1) Administrative reform: Since the creation of the regional system by the PNC in the seventies and the expansion of the public service there seems to have been little done. One regards as very good news the fact that passports can now be uplifted, as in France, at police stations close to the population. This is a good change that Mr Rohee has brought. We wrote a letter on this some months ago. We expect that birth certificates could be made available to locals and to the diaspora by an easier system. It took Saphier Hussain of the new Independent Party to point to the possibilities in the legal system for us to realise we were not, as brought up to believe, at the whims and mercies of the ministers of this or that. The entire system of service delivery, ministry by ministry, institution by institution, needs to be reviewed and revised.

  1. Tax reform: We were promised some time ago, a review of the fiscal system. It is outdated and oppressive. It is barbarous that a car is considered a luxury item and overtaxed. The fiscal incentives regime and tax thresholds need to be updated. The cry about VAT revealed that many of the criers had a poor idea of modern methods of tax recovery. The opposition has in Carl Greenidge, a gifted and experienced mind in development economics and budgetary matters, including revenue collection, and needs to do something in the parliament to make it work.
  2. Parliamentary reform: Recommendations already made.
  3. Constitutional reform: One does not underestimate the strategic cunning of the APNU team. Perhaps, like the PPP, they like the current constitution, as it allows them into government after gaining a mere plurality. But comprehensive reform is needed. Attorney Hussain’s New Independent Party has a place in parliament.
  4. The entire investment authority needs to have re-visited its management. Despite the hard work Brassington has put into NICIL (some deals like Marriott are impossible to sell on a mere feasibility study), we need expertise to avoid selling our resources on frivolous terms and dispensing to friends and co-conspirators.
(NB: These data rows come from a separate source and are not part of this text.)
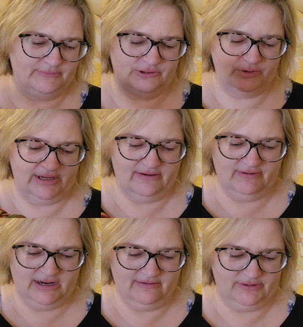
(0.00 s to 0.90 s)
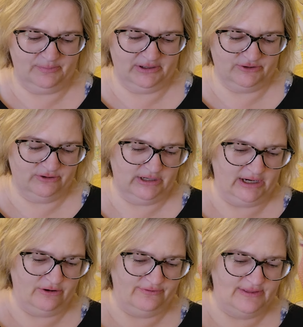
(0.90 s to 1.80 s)
do I even have the picture in
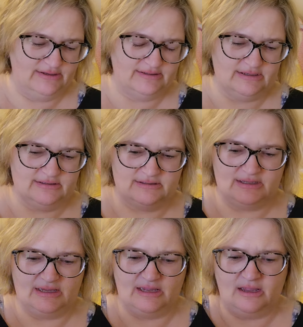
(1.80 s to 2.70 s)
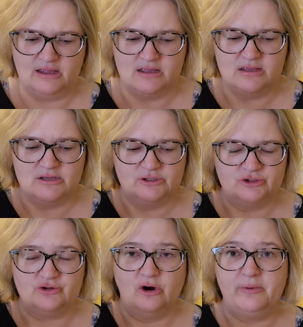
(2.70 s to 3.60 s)
here? This is the
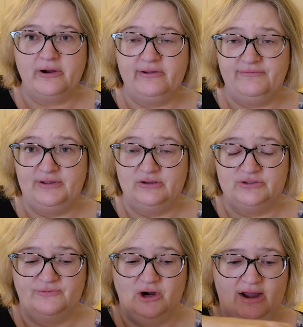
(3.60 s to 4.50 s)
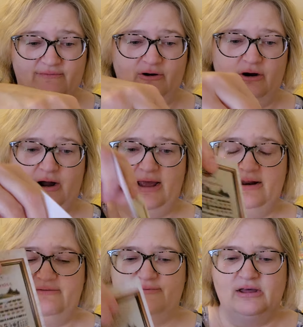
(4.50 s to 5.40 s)
Strawberry Fields Forever, and
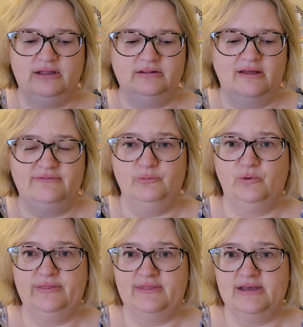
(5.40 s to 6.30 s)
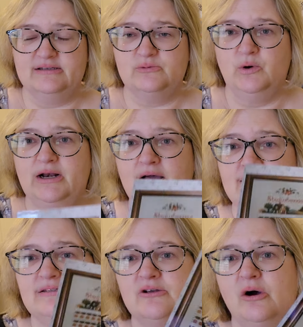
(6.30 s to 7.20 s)
I fell in love with this when I
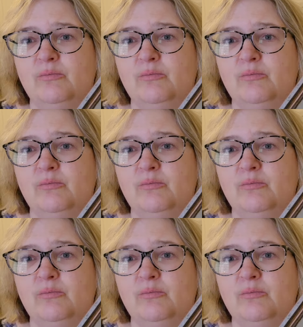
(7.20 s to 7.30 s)
saw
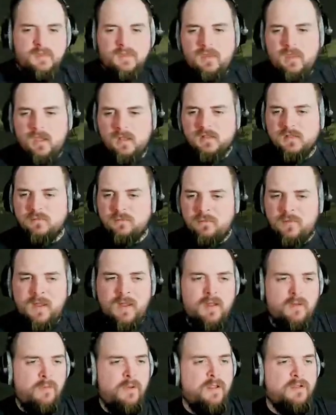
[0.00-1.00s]
Doesn't
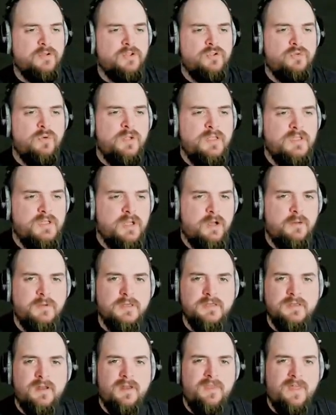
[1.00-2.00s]
matter when our swing time
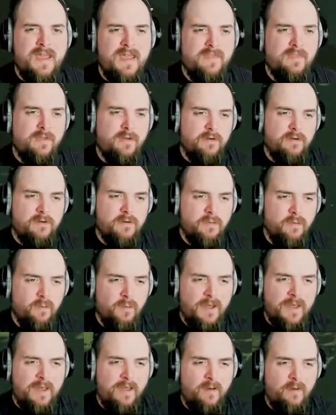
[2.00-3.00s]
is like that, though.
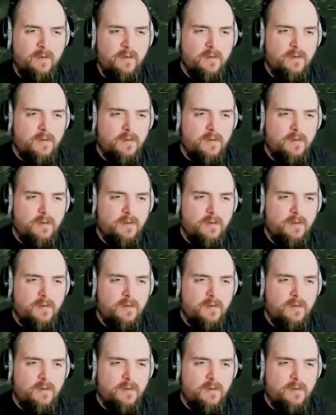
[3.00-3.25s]
Wow.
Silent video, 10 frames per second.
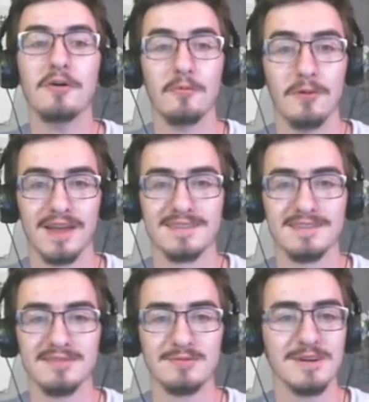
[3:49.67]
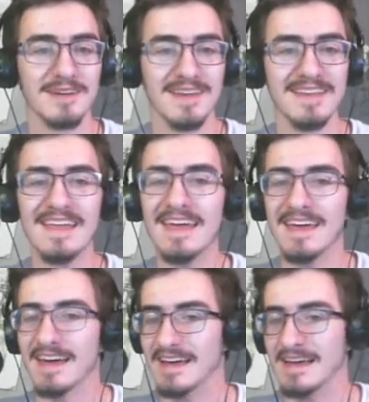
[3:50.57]
Wix isn't working.
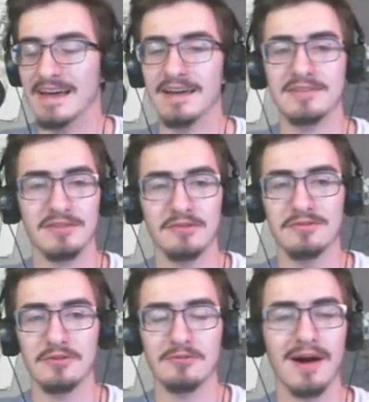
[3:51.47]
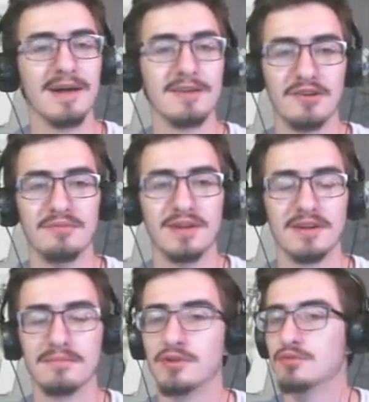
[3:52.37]
I don't know why. Could be a
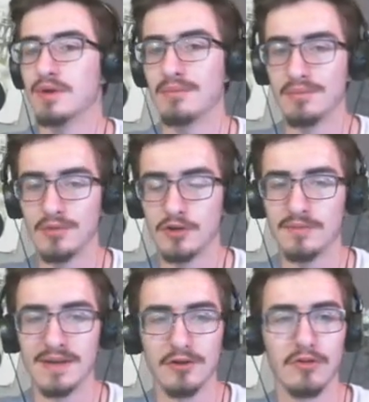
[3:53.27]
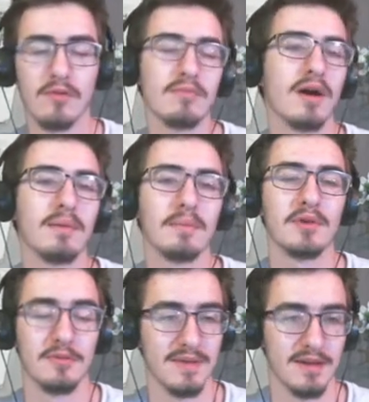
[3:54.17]
computer problem, could be a Chrome problem,
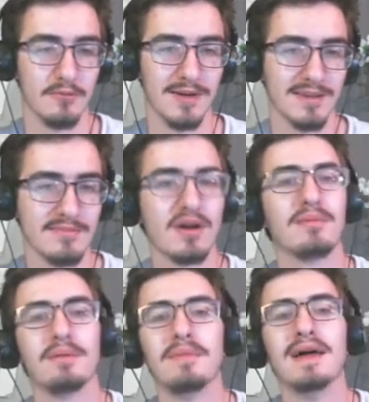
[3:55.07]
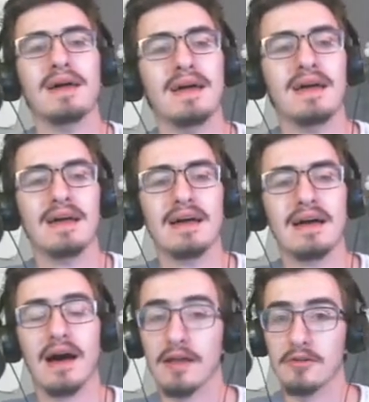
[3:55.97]
could be a Wix problem.
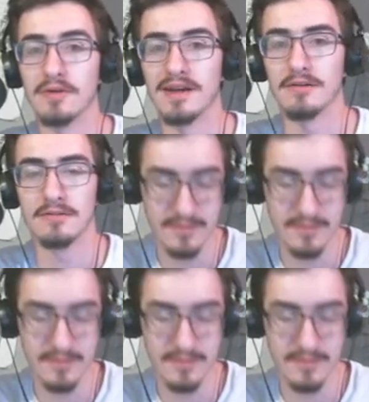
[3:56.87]
I don't care.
The AFC already has an excellent framework document for economic planning, done in part by Tarron Khemraj and others.

In other words, the manifestos, as they emerge, have to address these issues in a serious and detailed manner for any party to be taken seriously. Besides the usual generalisations, a timeline needs to be set for each project of reform and committees with citizen involvement set up to pilot the projects. To function as if we are still in the fifties and sixties is not only to insult ourselves (the predecessors were even better in some ways) but it is to fail to continue the work started by our families a generation or two ago.